SURE TRACE SECURITY CORPORATION
(Name of Registrant as Specified in Charter)
has caused this notification to be signed on its behalf by the undersigned hereunto duly authorized.

Date: August 15, 2003

By: /s/ Peter Leeuwerke
Name and Title: PETER LEEUWERKE, PRESIDENT

INSTRUCTION: The form may be signed by an executive officer of the registrant or by any other duly authorized representative. The name and title of the person signing the form shall be typed or printed beneath the signature. If the statement is signed on behalf of the registrant by an authorized representative (other than an executive officer), evidence of the representative's authority to sign on behalf of the registrant shall be filed with the form.

ATTENTION
Intentional misstatements or omissions of fact constitute Federal Criminal Violations
(See 18 U.S.C. 1001).

GENERAL INSTRUCTIONS

1. This form is required by Rule 12b-25 (17 CFR 240.12b-25) of the General Rules and Regulations under the Securities Exchange Act of 1934.

2. One signed original and four conformed copies of this form and amendments thereto must be completed and filed with the Securities and Exchange Commission, Washington, D.C. 20549, in accordance with Rule 0-3 of the General Rules and Regulations under the Act. The information contained in or filed with the form will be made a matter of public record in the Commission files.

3. A manually signed copy of the form and amendments thereto shall be filed with each national securities exchange on which any class of securities of the registrant is registered.

4. Amendments to the notifications must also be filed on form 12b-25 but need not restate information that has been correctly furnished. The form shall be clearly identified as an amended notification.

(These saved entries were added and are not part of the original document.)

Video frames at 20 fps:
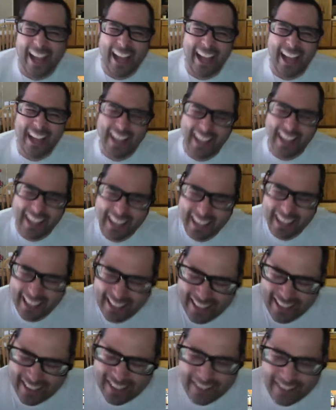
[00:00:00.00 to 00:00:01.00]

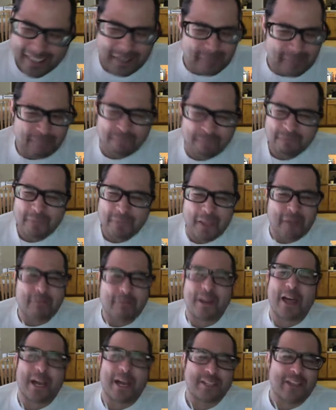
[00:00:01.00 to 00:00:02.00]
But
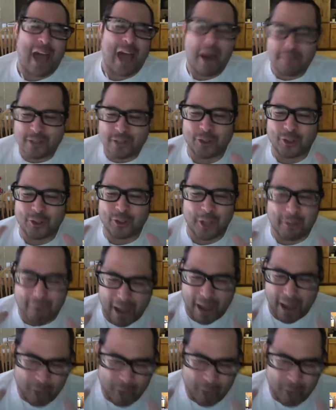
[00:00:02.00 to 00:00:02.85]
that's absolutely my most.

5. Electronic Filers. This form shall not be used by electronic filers unable to timely file a report solely due to electronic difficulties. Filers unable to submit a report within the time period prescribed due to difficulties in electronic filing should comply with either Rule 201 or Rule 202 of Regulation S-T (232.201 or 232.202 of this chapter) or apply for an adjustment in filing date pursuant to rule 13(b) of Regulation S-T (232.13(b) of this chapter.